5. D'autre part, aux termes de l'article L. 623-5 du code de l'entrée et du séjour des étrangers et du droit d'asile : " (...) L'étranger à l'encontre duquel a été prise une interdiction de retour est informé qu'il fait l'objet d'un signalement aux fins de non-admission dans le système d'information Schengen, conformément à l'article 24 du règlement (CE) n° 1987/2006 du Parlement européen et du Conseil du 20 décembre 2006 sur l'établissement, le fonctionnement et l'utilisation du système d'information Schengen de deuxième génération (SIS II). Les modalités de suppression du signalement de l'étranger en cas d'annulation ou d'abrogation de l'interdiction de retour sont fixées par voie réglementaire. (...) ". Il y a lieu, par application de ces dispositions, d'enjoindre au préfet du Val-d'Oise de prendre, dans le même délai de deux mois, toute mesure propre à mettre fin au signalement de M. B... dans le système d'information Schengen procédant de l'interdiction de retour du 18 septembre 2021 ci-dessus annulée.
6. Il n'y a pas lieu, dans les circonstances de l'espèce, d'assortir ces injonctions d'une astreinte.
Sur les conclusions tendant à ce que la cour mette en œuvre sans délai, la procédure d'effacement du signalement de Monsieur B... aux fins de non admission dans le système d'information Schengen :
7. Il n'appartient pas au juge administratif de connaître de telles conclusions.
Sur les conclusions tendant au bénéfice des dispositions de l'article L. 761-1 du code de justice administrative :
8. Il y a lieu, dans les circonstances de l'espèce, de mettre à la charge de l'Etat, qui est la partie perdante dans la présente instance, le versement à M. B... d'une somme de 1 500 euros au titre des frais exposés et non compris dans les dépens.
D É C I D E :
Article 1er : Le jugement n° 2209956 du 13 septembre 2022 de la magistrate désignée par le président du tribunal administratif de Cergy-Pontoise et l'arrêté du préfet du Val-d'Oise du 18 septembre 2021 sont annulés.
Article 2 : Il est enjoint au préfet du Val-d'Oise de procéder, dans un délai de deux mois, à compter de la notification du présent arrêt, à un nouvel examen de la situation de M. B....
Article 3 : Il est enjoint au préfet du Val-d'Oise de prendre, dans un délai de deux mois à compter de la notification du présent arrêt, toute mesure propre pour mettre fin au signalement de M. B... dans le système d'information Schengen.
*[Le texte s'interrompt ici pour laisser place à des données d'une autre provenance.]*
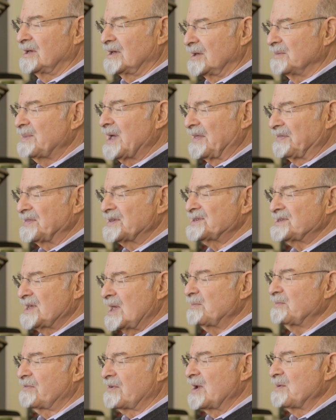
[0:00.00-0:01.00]
about the
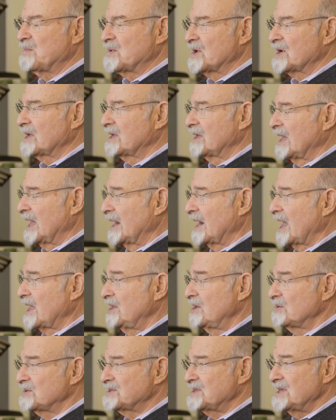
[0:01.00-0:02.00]
same framework, and I
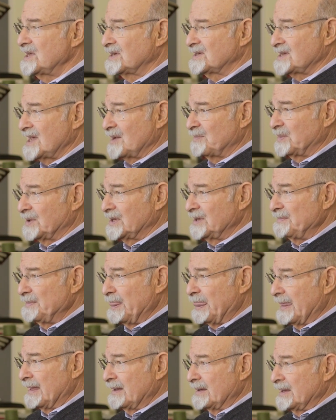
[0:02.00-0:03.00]
used the example
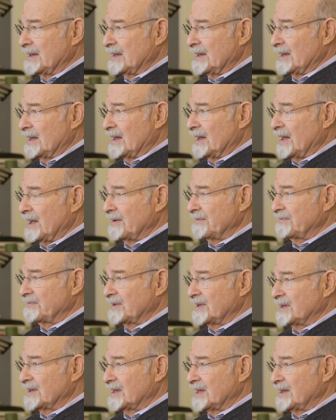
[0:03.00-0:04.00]
of
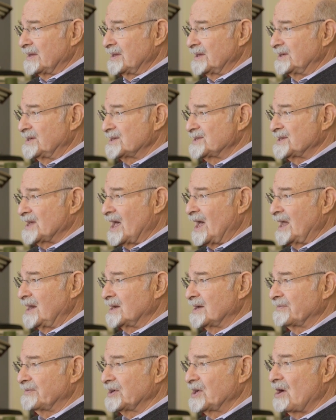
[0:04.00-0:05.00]
the
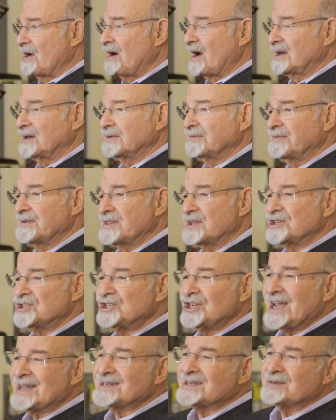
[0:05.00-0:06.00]
design of a garden for the
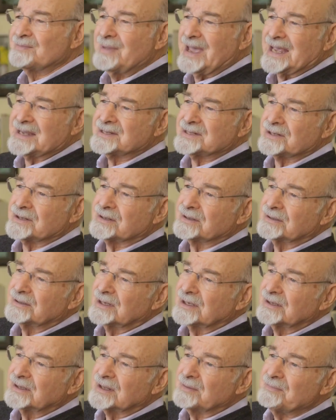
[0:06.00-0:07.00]
chess master,
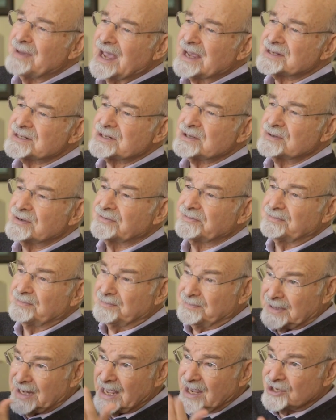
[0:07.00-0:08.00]
the master of
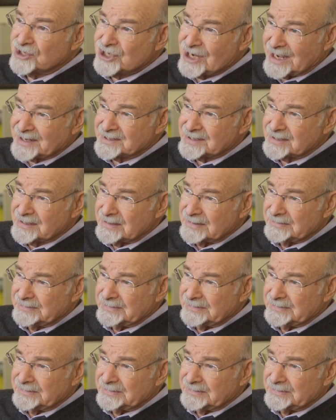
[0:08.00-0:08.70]
playing chess.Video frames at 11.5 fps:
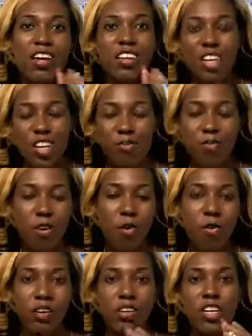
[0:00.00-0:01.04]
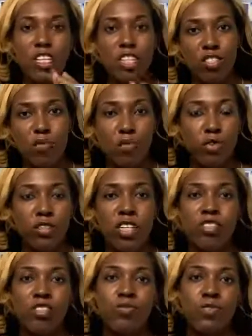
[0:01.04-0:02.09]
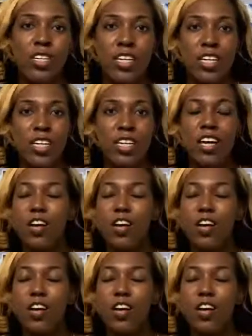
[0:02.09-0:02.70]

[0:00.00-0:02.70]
Keep going. Get the support that you need.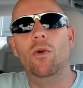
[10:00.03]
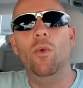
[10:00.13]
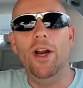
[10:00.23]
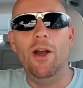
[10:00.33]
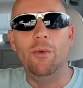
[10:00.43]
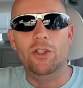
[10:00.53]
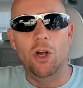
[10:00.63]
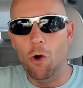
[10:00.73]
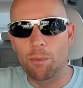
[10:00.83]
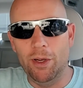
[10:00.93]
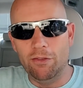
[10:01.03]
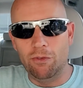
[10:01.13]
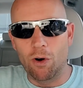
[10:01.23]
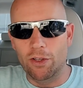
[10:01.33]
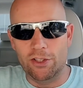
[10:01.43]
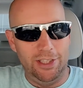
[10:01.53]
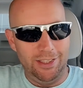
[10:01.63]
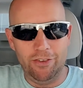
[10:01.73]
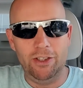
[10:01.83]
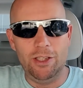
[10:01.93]
what I was hoping for. It's
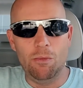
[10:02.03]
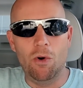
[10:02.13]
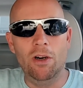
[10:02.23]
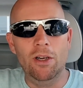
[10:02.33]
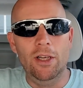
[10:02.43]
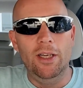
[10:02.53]
significantly more.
Article 4 : L'Etat versera à M. B... une somme de 1 500 euros en application des dispositions de l'article L. 761-1 du code de justice administrative.
Article 5 : Le surplus des conclusions de la requête est rejeté.
Article 6 : Le présent arrêt sera notifié à M. A... B..., au préfet du Val-d'Oise et au ministre de l'intérieur.
Délibéré après l'audience du 19 novembre 2024, à laquelle siégeaient :
M. Etienvre, président,
M. Pilven, président assesseur,
Mme Pham, première conseillère.
Rendu public par mise à disposition au greffe le 3 décembre 2024.
Le président-assesseur,
J.-E. Pilven
Le président-rapporteur,
F. Etienvre
La greffière,
F. Petit-Galland
La République mande et ordonne au ministre de l'intérieur en ce qui le concerne ou à tous commissaires de justice à ce requis en ce qui concerne les voies de droit commun, contre les parties privées, de pourvoir à l'exécution de la présente décision.